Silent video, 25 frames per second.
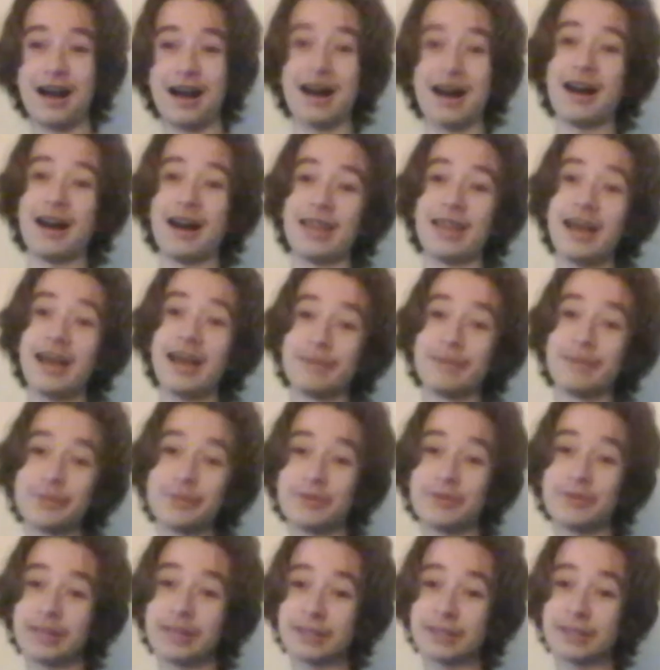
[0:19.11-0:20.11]
Yeah, I'm
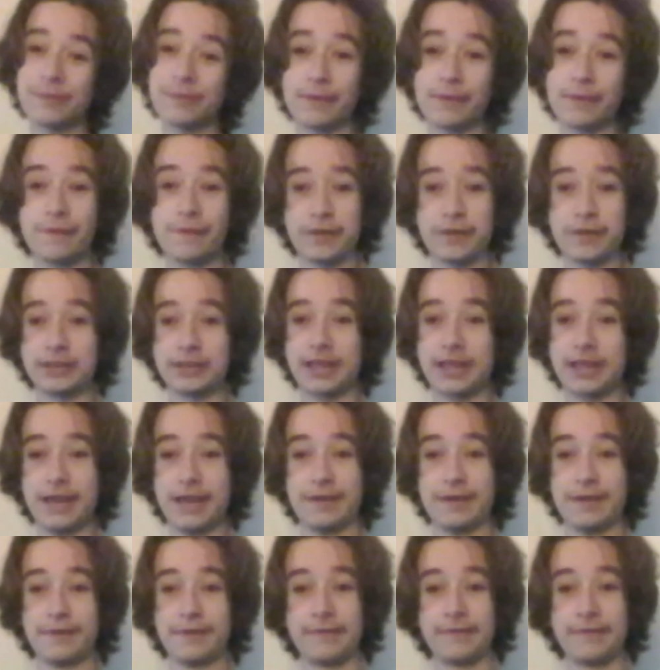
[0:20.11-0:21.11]
doing this for the first
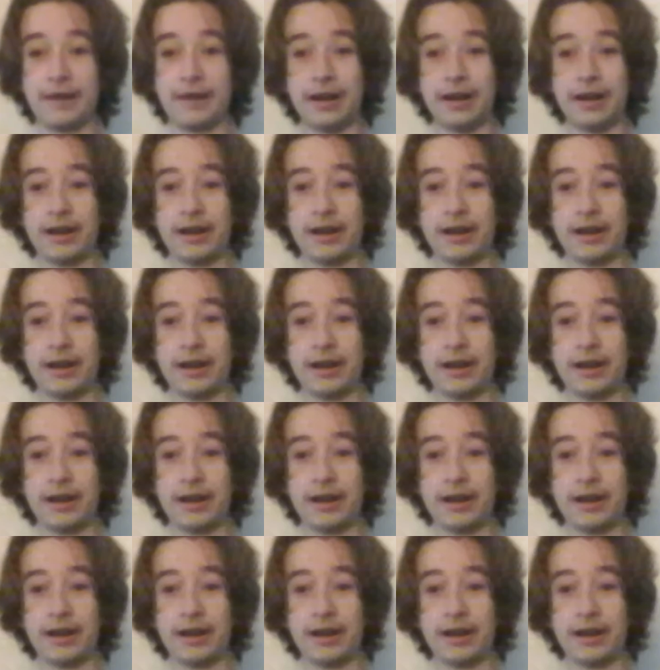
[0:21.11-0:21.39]
day of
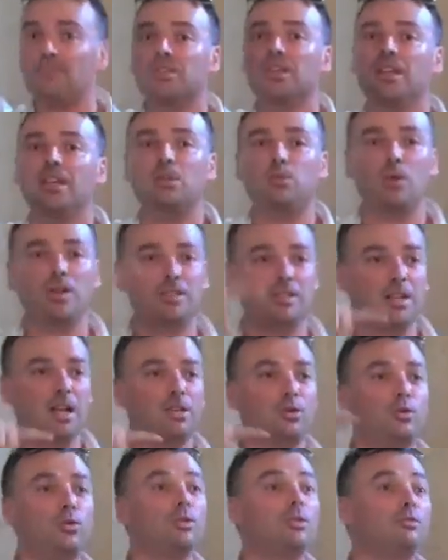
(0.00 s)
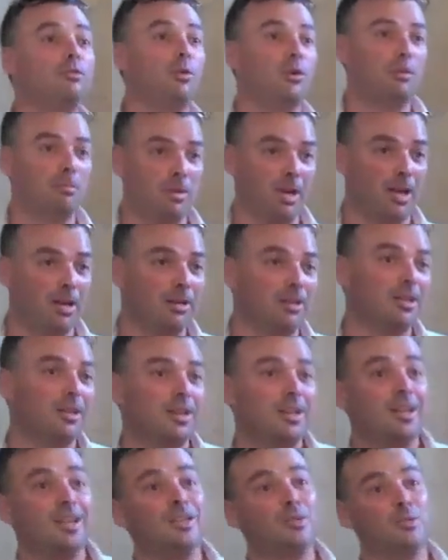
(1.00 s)
it was not good for men,
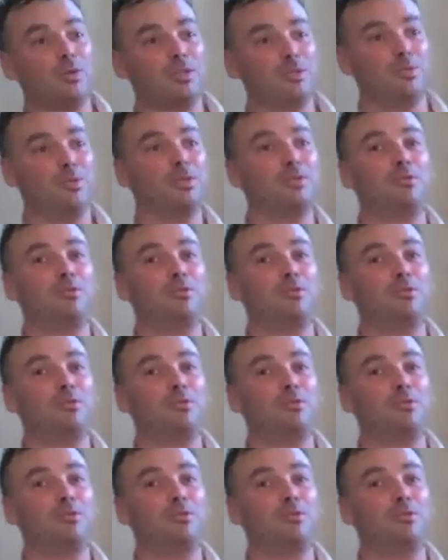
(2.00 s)
it was good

§ **TASK PROMPT**
A verbatim reproduction of each entry is expected, with every picture omitted.

§ **RESPONSE BELOW**
Silent video, 25 frames per second.
[0:19.11-0:20.11]
Yeah, I'm
[0:20.11-0:21.11]
doing this for the first
[0:21.11-0:21.39]
day of
(0.00 s)
(1.00 s)
it was not good for men,
(2.00 s)
it was good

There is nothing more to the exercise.